§ **WHAT YOU WILL DO**:
All lines below starting at the one that holds "[00:00:00.10]" and ending at the one that holds "[00:00:01.60]" should be printed exactly, ends included. Pictures should not be printed, nor anything else.

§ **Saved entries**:
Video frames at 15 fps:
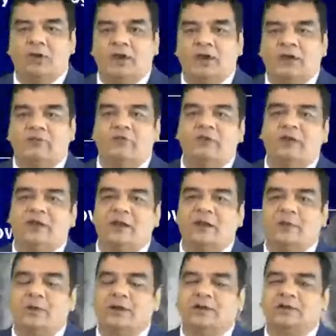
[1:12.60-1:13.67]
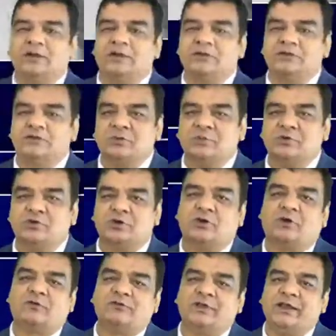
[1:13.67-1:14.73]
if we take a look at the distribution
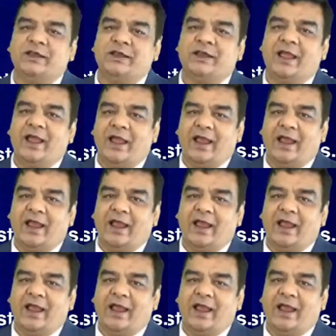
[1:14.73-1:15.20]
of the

--

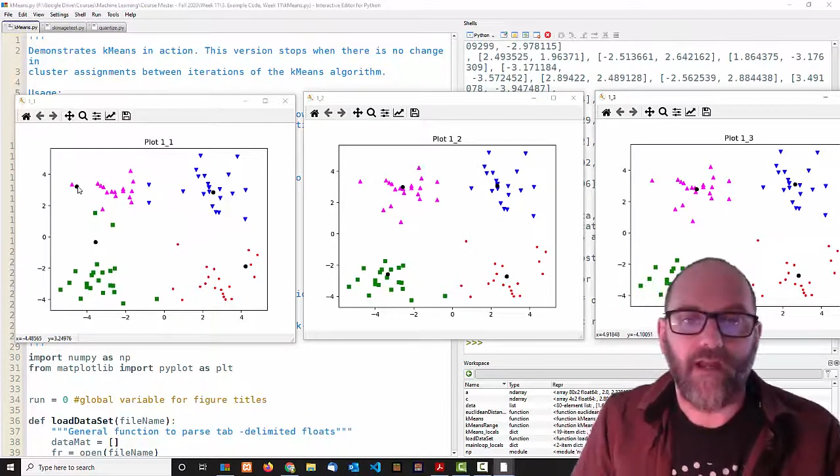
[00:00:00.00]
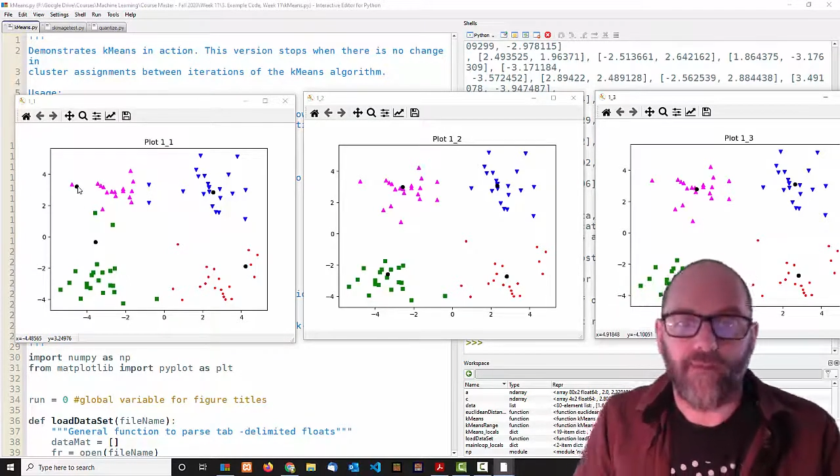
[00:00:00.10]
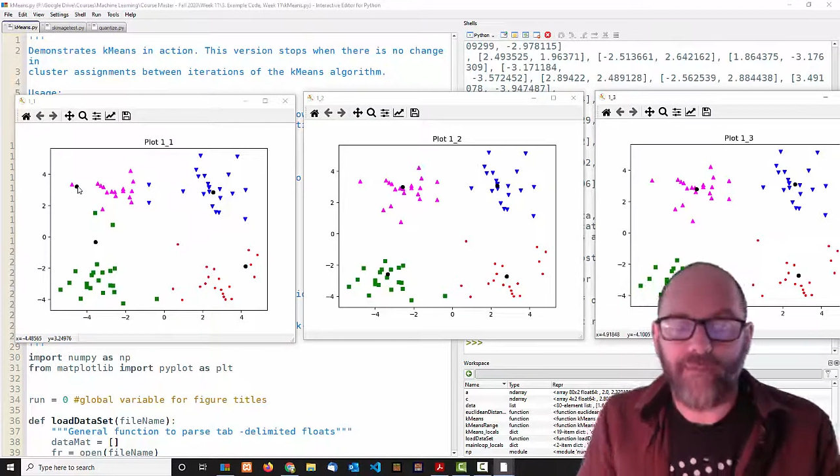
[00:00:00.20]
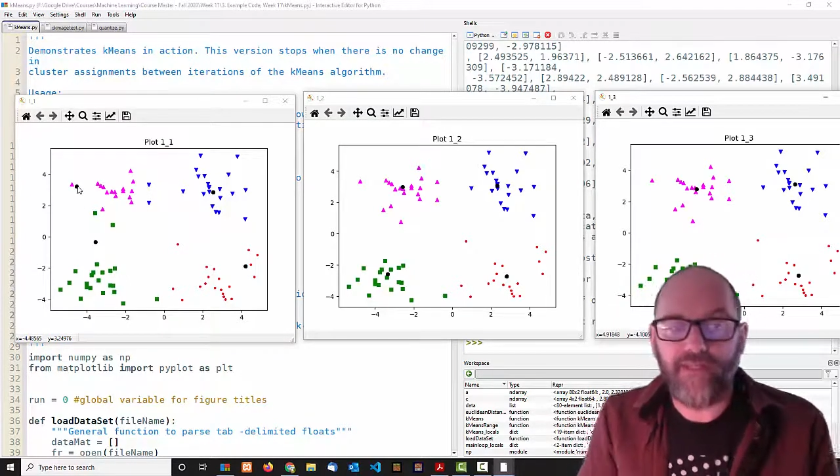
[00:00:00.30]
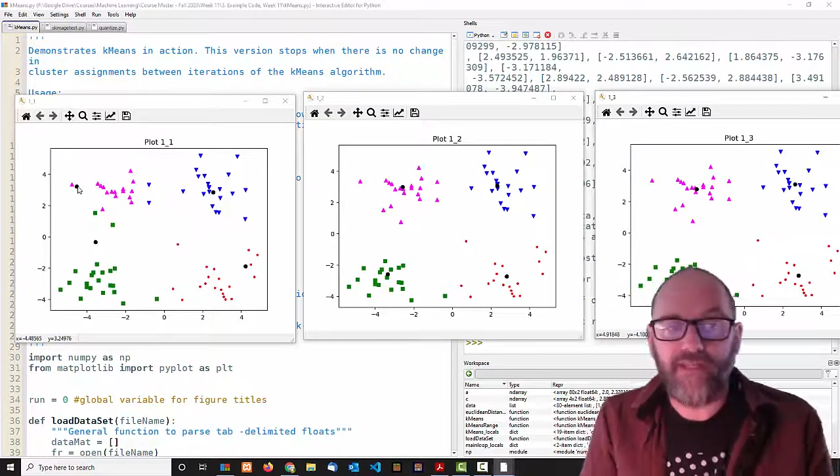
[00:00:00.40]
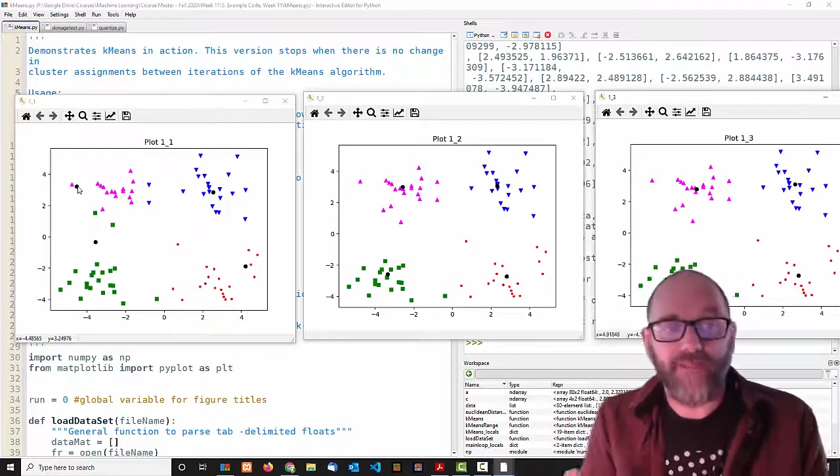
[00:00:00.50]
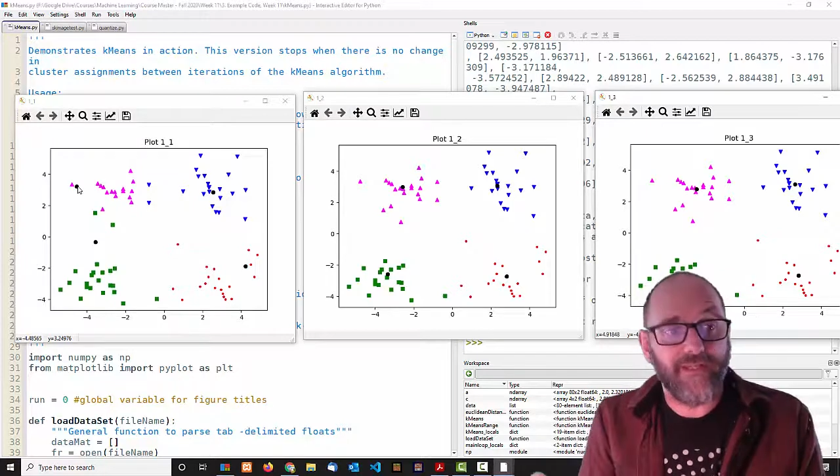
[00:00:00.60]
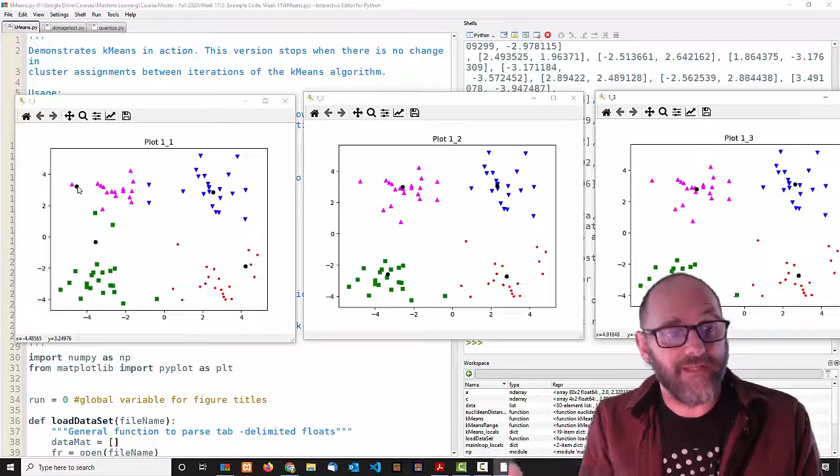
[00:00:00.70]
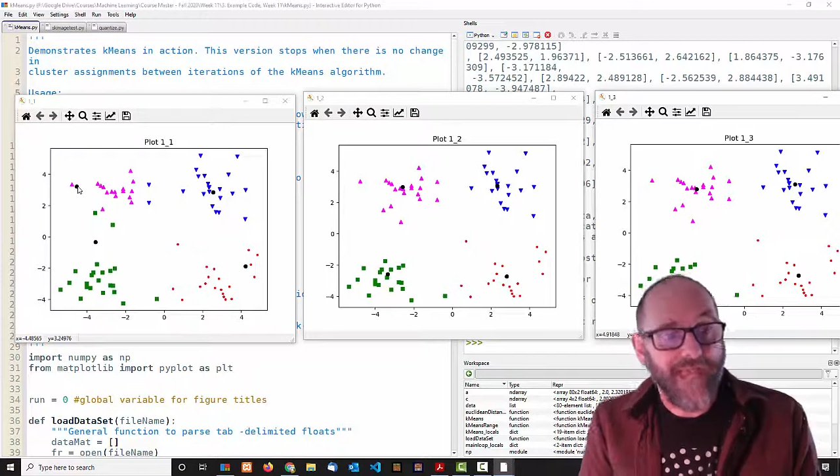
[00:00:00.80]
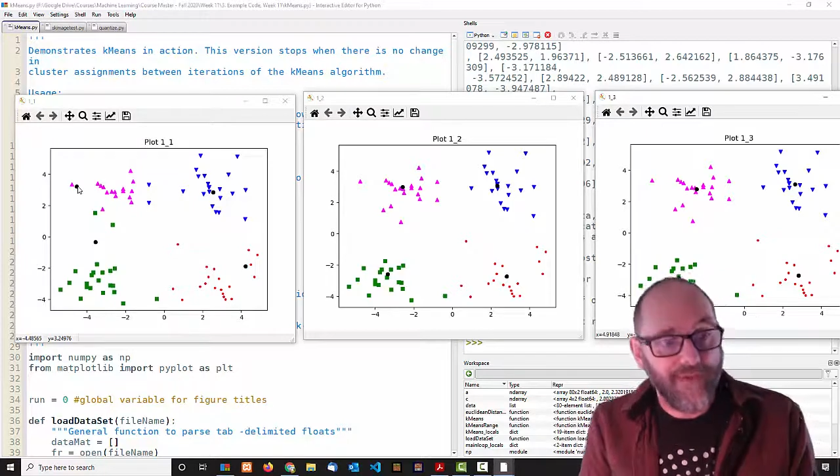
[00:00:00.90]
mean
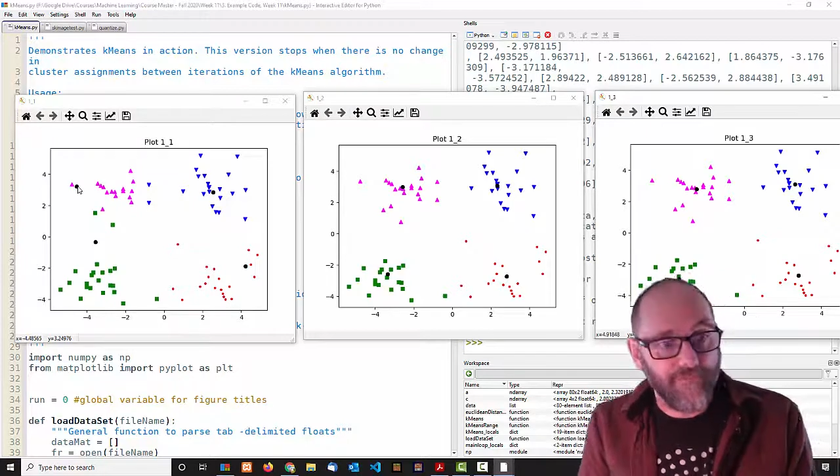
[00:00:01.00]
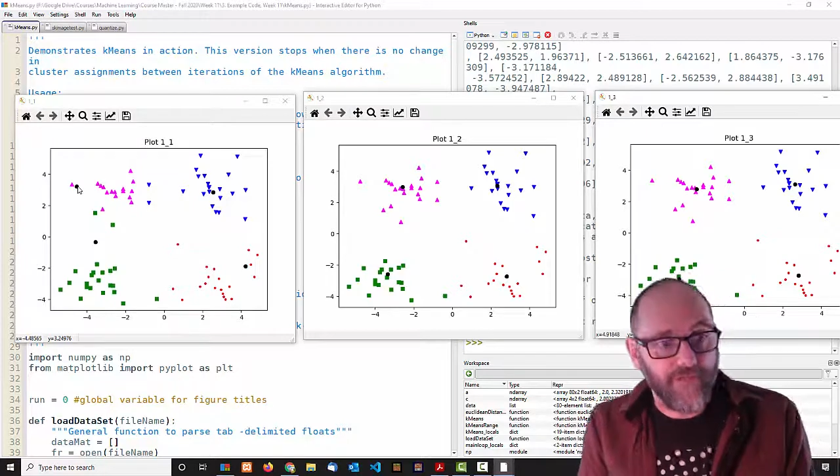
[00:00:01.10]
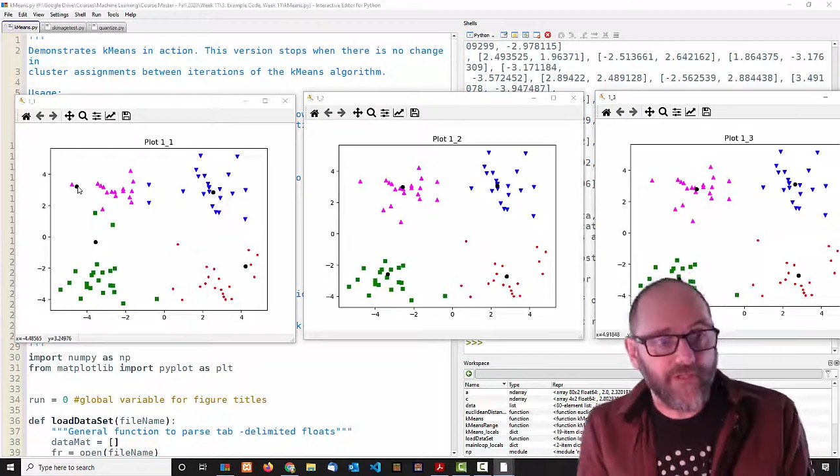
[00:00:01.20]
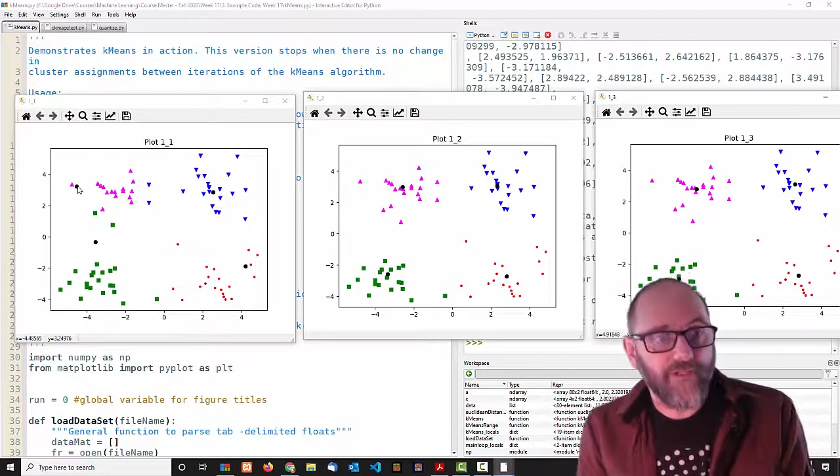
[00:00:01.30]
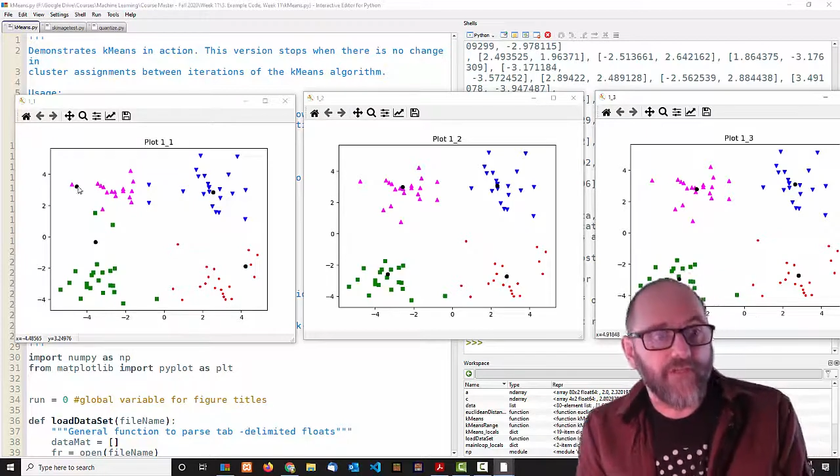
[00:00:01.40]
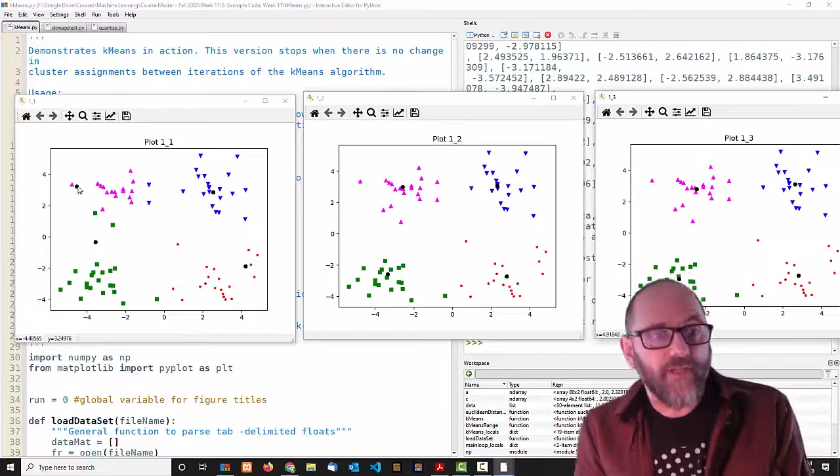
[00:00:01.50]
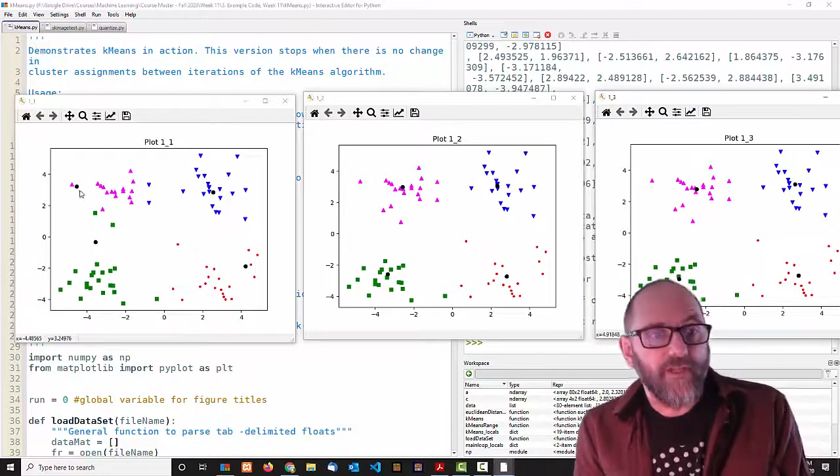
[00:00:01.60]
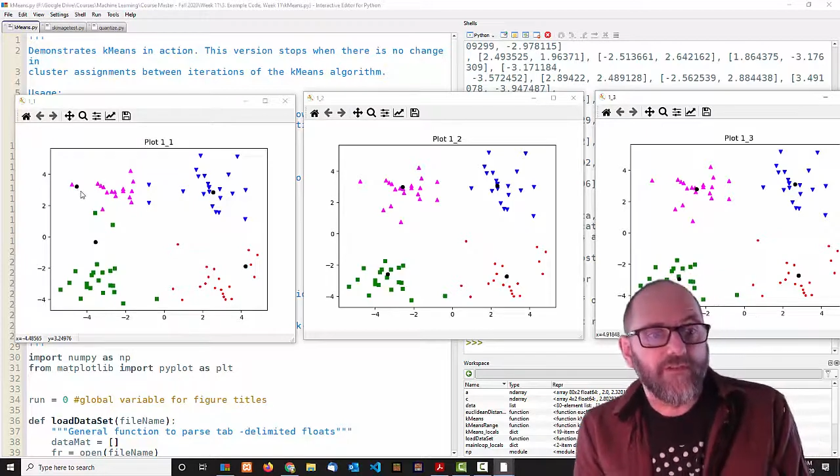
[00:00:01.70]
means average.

§ **SOLUTION TO THE PROBLEM**:
[00:00:00.10]
[00:00:00.20]
[00:00:00.30]
[00:00:00.40]
[00:00:00.50]
[00:00:00.60]
[00:00:00.70]
[00:00:00.80]
[00:00:00.90]
mean
[00:00:01.00]
[00:00:01.10]
[00:00:01.20]
[00:00:01.30]
[00:00:01.40]
[00:00:01.50]
[00:00:01.60]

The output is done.